EPS is primed to rise 12% to 57 pence in 2013, according to broker estimates, before rising a further 5% the following year to 60 pence. British Sky Broadcasting Group plc (LON:BSY) currently trades on respective P/E ratings of 14.7 and 14 for this year and next, carrying a premium to the entire media sector’s forward earnings multiple of 12.1, but I believe the company’s track record of consistent growth justifies the higher rating.

As well, British Sky Broadcasting Group plc (LON:BSY) is strongly committed to boosting dividends, having hiked last year’s total payout 9% to 25.4 pence per share. Brokers expect the payment to increase to 28.6 pence in 2013 and 30.8 pence per share in 2014.

The broadcaster is also pursuing an extensive share-buyback program, and last year it received approval to purchase up to 500 million pounds in additional shares. The firm repurchased 414 million pounds’ worth of shares in the second half of 2012.

British Land
I am backing shares in real-estate investment trust The British Land Company plc (LON:BLND) to gain traction as its stellar asset-management and exciting acquisition plans ignite earnings. The company sold its Ropemaker Place development in the City of London for 472 million pounds in March and raised 500 million pounds via an equity placing to latch onto a flurry of exciting opportunities entering the market.

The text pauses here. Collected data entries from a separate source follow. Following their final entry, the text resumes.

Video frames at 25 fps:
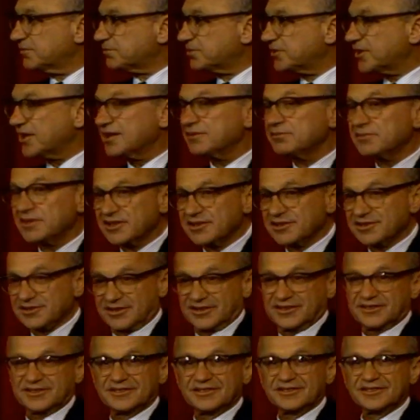
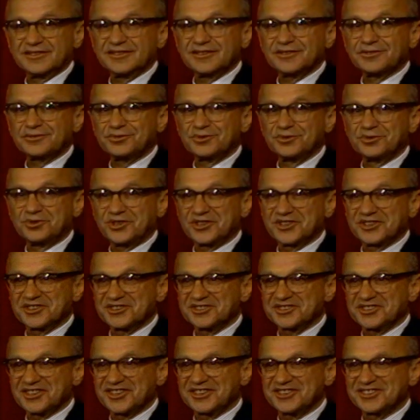primarily through
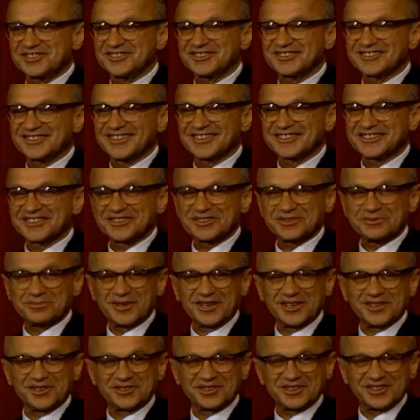organizations such as the
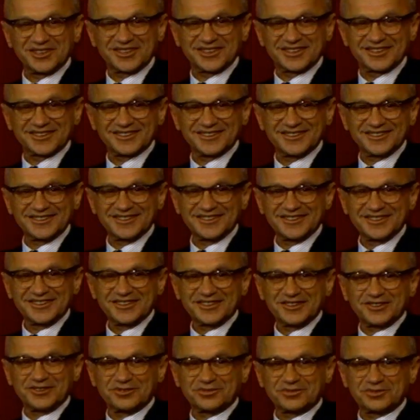Mayo Clinic
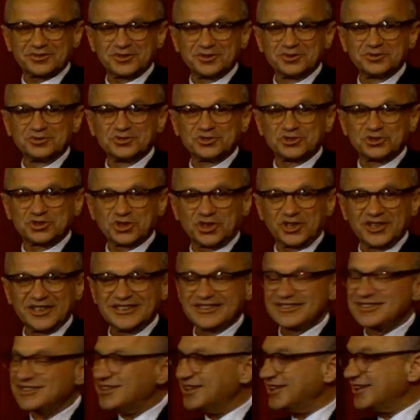through
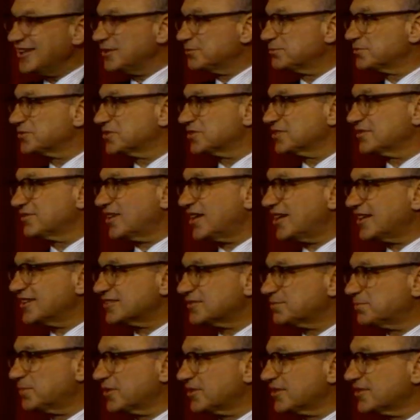joint teams of
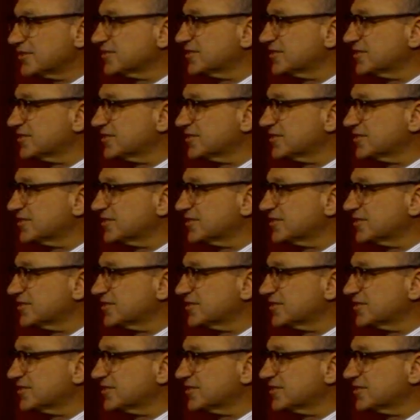hospitals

City analysts expect EPS to have edged 2% higher in the year ending March 2013 to 30.2 pence before increasing another 2% in 2014 to 30.1 pence. A 7% rise is forecast for the following year to 33 pence per share.

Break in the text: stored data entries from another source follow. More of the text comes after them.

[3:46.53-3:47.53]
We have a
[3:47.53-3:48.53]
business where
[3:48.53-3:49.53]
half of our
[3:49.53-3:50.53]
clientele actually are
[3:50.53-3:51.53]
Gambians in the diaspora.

The British Land Company plc (LON:BLND) is a favored pick among income investors thanks to its lucrative dividend policy. The firm’s 26.1 pence payout in 2012 is anticipated to rise to 26.5 pence for 2013 before marching on to 27 pence in 2014 and 28 pence in 2015. British Land’s dividend yield is well ahead of the current forward FTSE 100 average yield of 3.3%, with readings of 4.5%, 4.6% and 4.8% penciled in for 2013, 2014, and 2015, respectively.

The British Land Company plc (LON:BLND) currently trades on respective P/E ratings of 18.5 and 17.3 for 2014 and 2015 — and at a meaty discount to a forward earnings multiple of 24.7 for the wider REITs sector. This discount makes the firm a snip in my opinion, given improving earnings growth projections and a delightful dividend policy.